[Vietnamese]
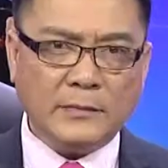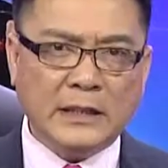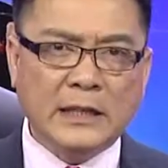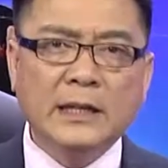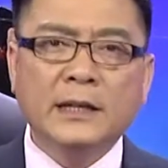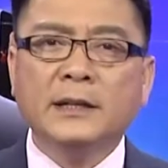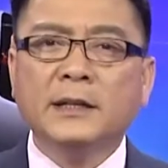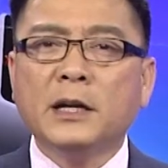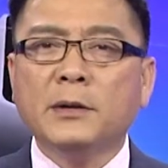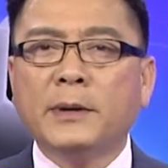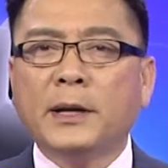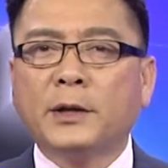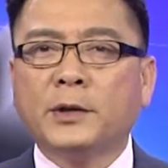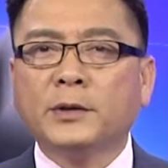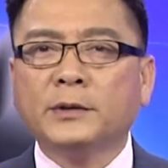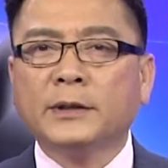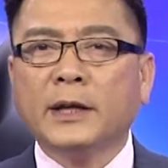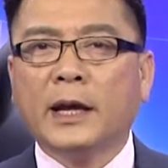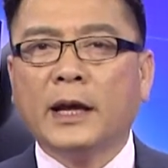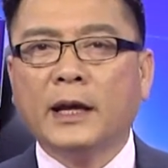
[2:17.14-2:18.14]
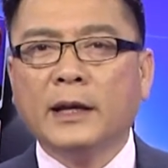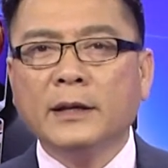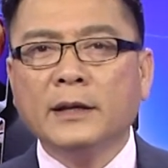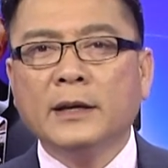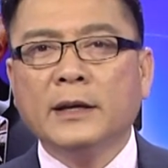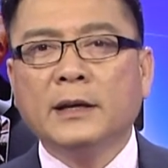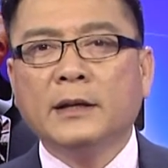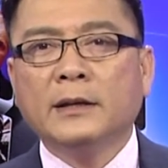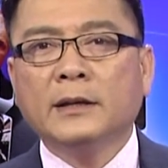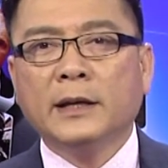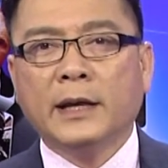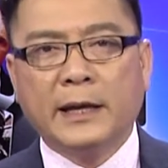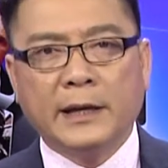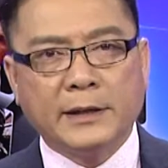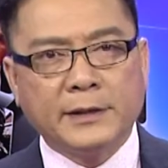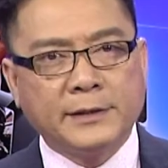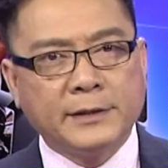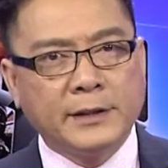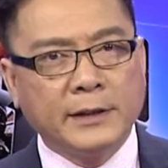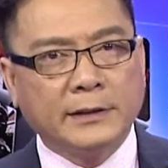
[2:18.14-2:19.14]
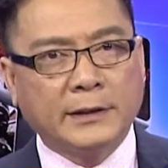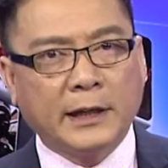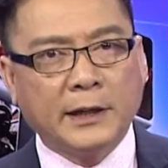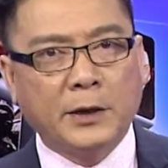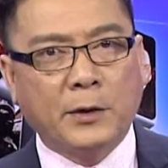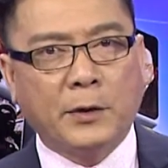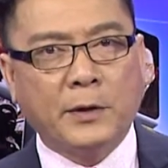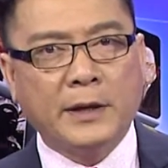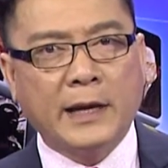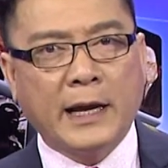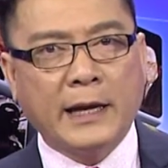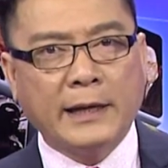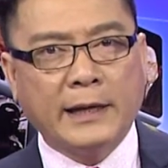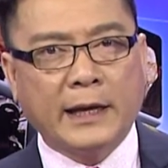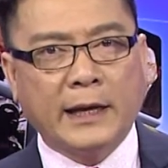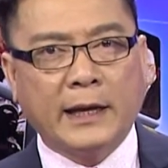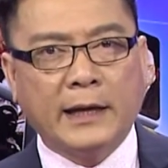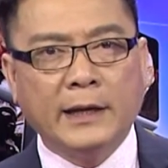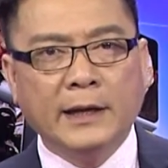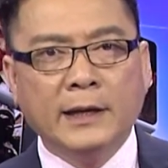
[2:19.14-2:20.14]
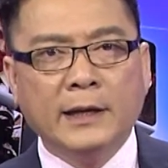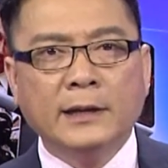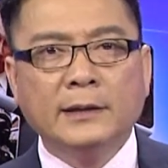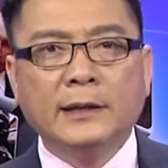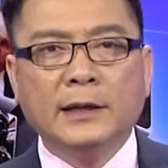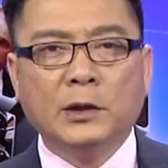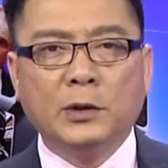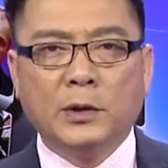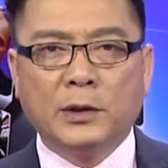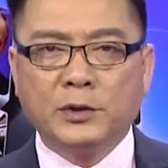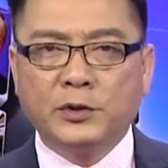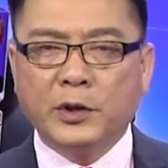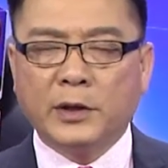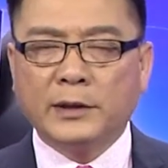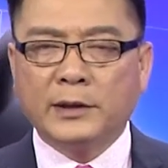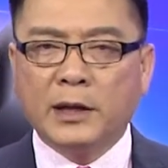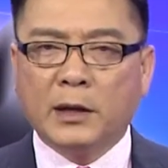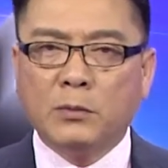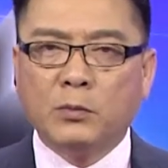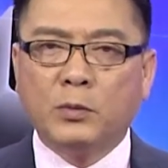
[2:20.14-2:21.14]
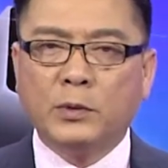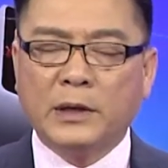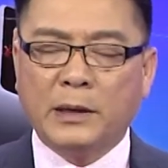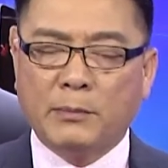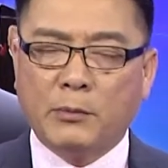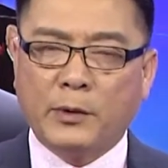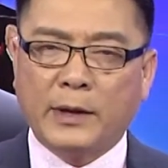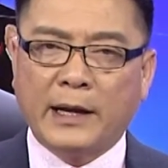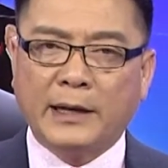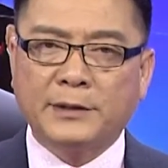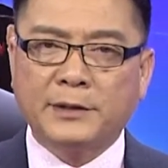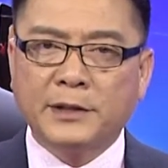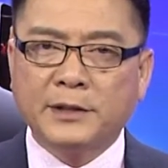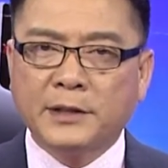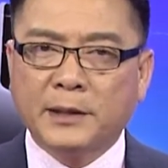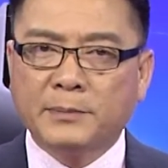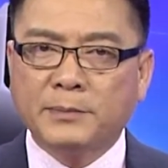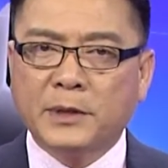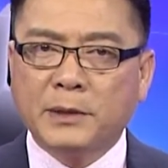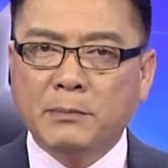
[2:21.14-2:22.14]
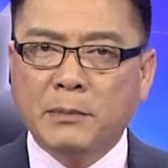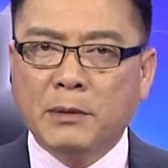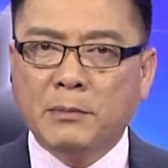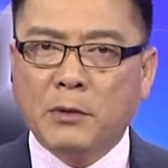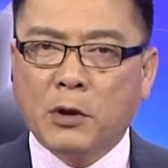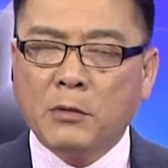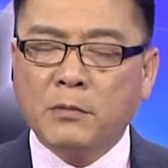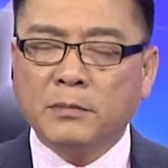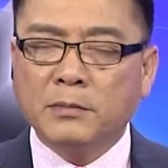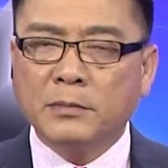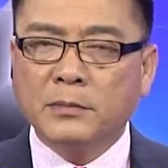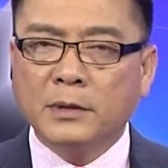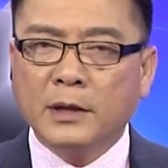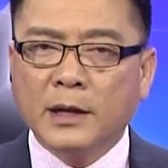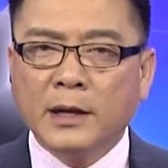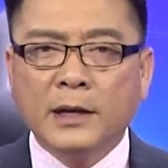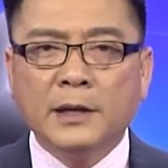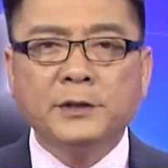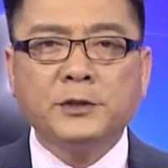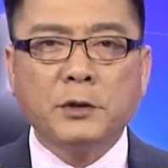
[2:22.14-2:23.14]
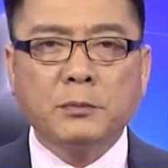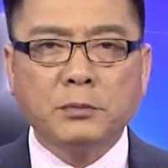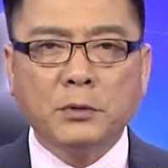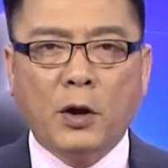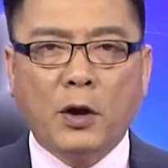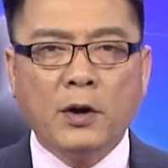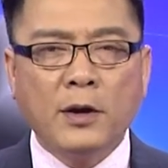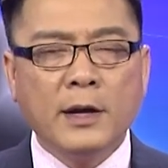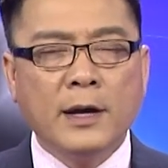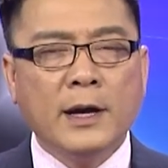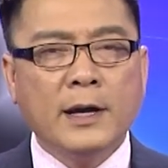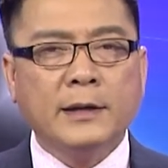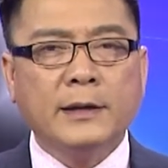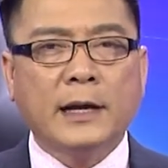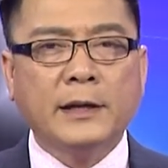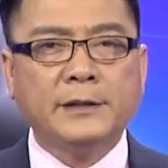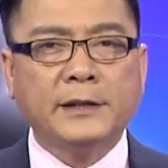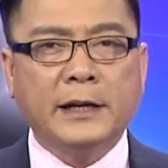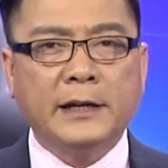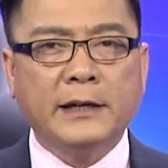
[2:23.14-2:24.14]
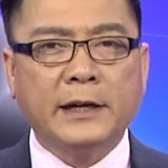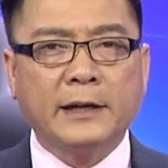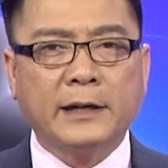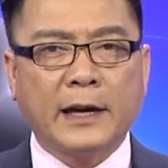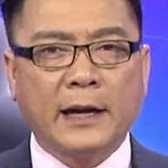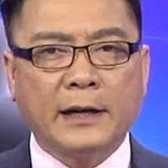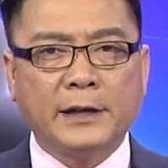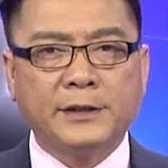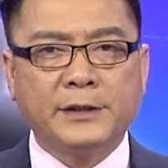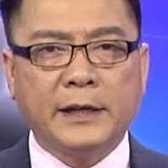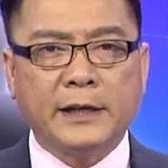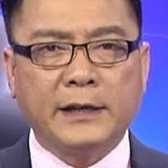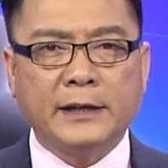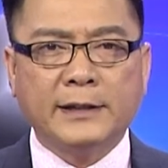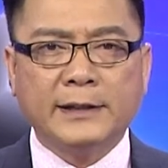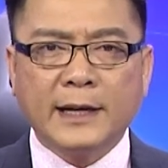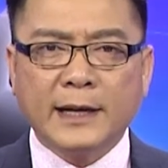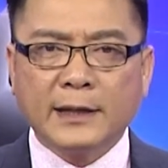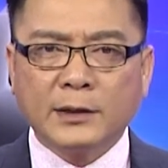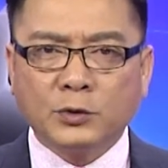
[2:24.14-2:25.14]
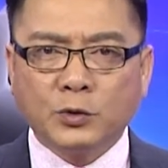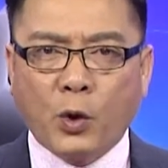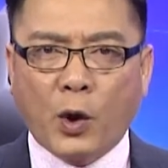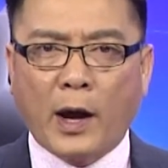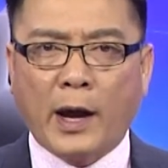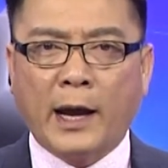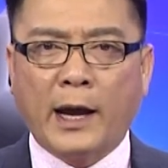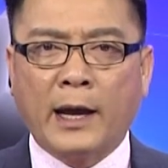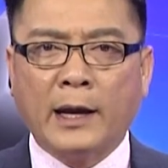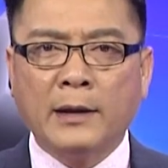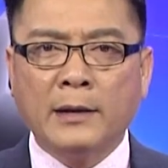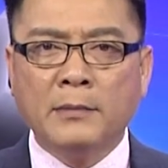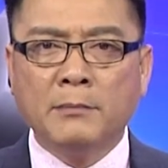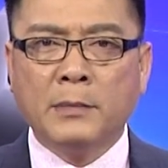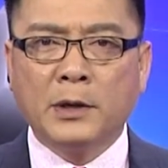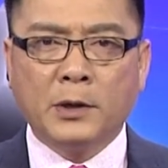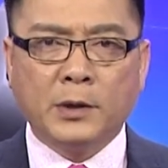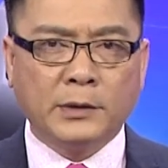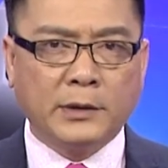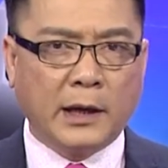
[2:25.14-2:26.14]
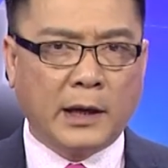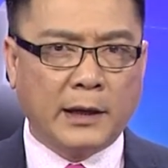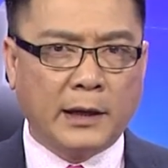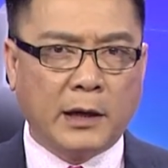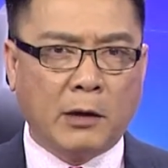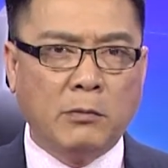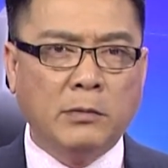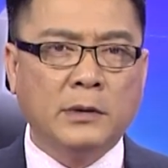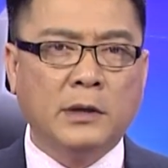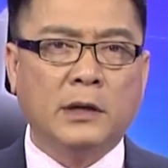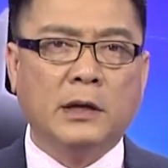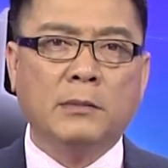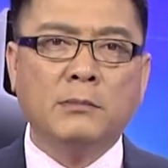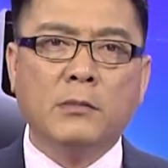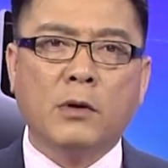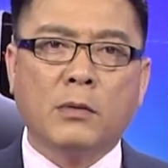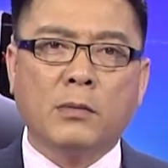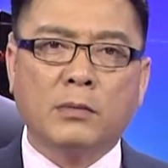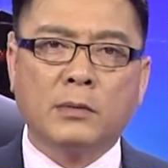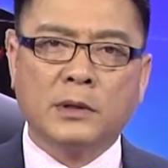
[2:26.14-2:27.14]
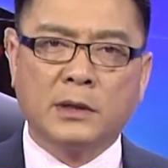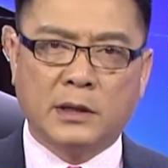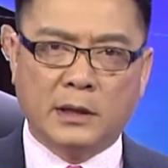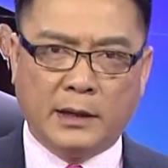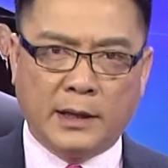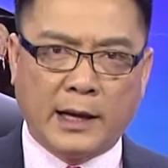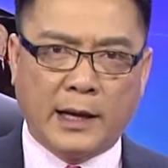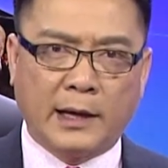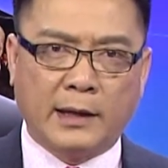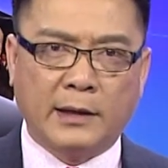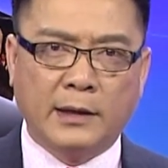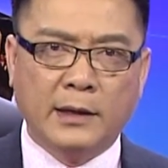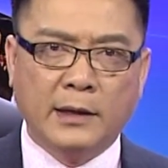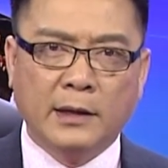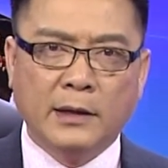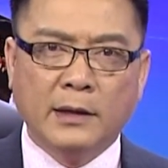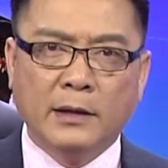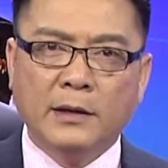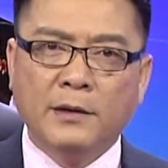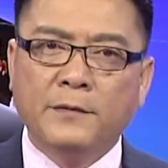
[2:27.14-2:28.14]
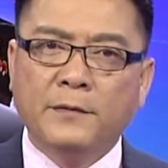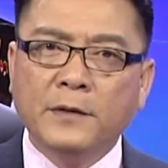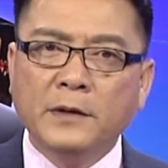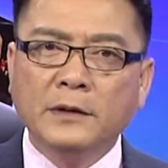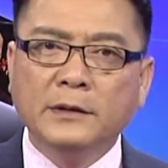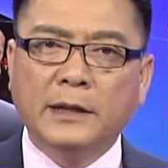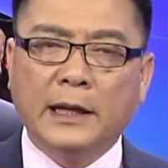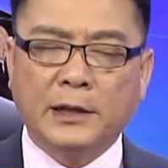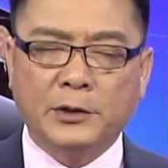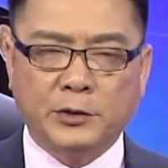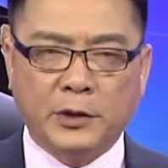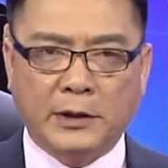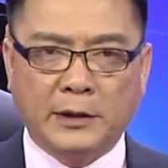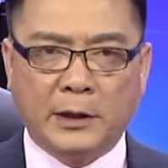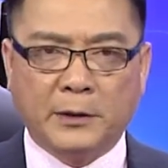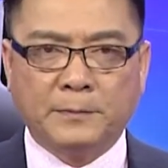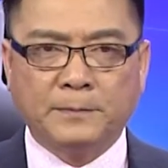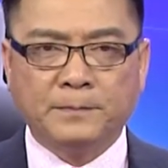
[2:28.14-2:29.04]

Điều này có thể hiện sự thay đổi đáng kể từ luật truyền thông của năm 1991 trong đó đã chỉ ra rằng chỉ các tòa án mới có thể đóng cửa một cửa hàng phương tiện truyền thông.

▶ Task objective:
Everything in the entries above should be written out again exactly, except the images.

▶ Final answer:
[Vietnamese]
[2:17.14-2:18.14]
[2:18.14-2:19.14]
[2:19.14-2:20.14]
[2:20.14-2:21.14]
[2:21.14-2:22.14]
[2:22.14-2:23.14]
[2:23.14-2:24.14]
[2:24.14-2:25.14]
[2:25.14-2:26.14]
[2:26.14-2:27.14]
[2:27.14-2:28.14]
[2:28.14-2:29.04]

Điều này có thể hiện sự thay đổi đáng kể từ luật truyền thông của năm 1991 trong đó đã chỉ ra rằng chỉ các tòa án mới có thể đóng cửa một cửa hàng phương tiện truyền thông.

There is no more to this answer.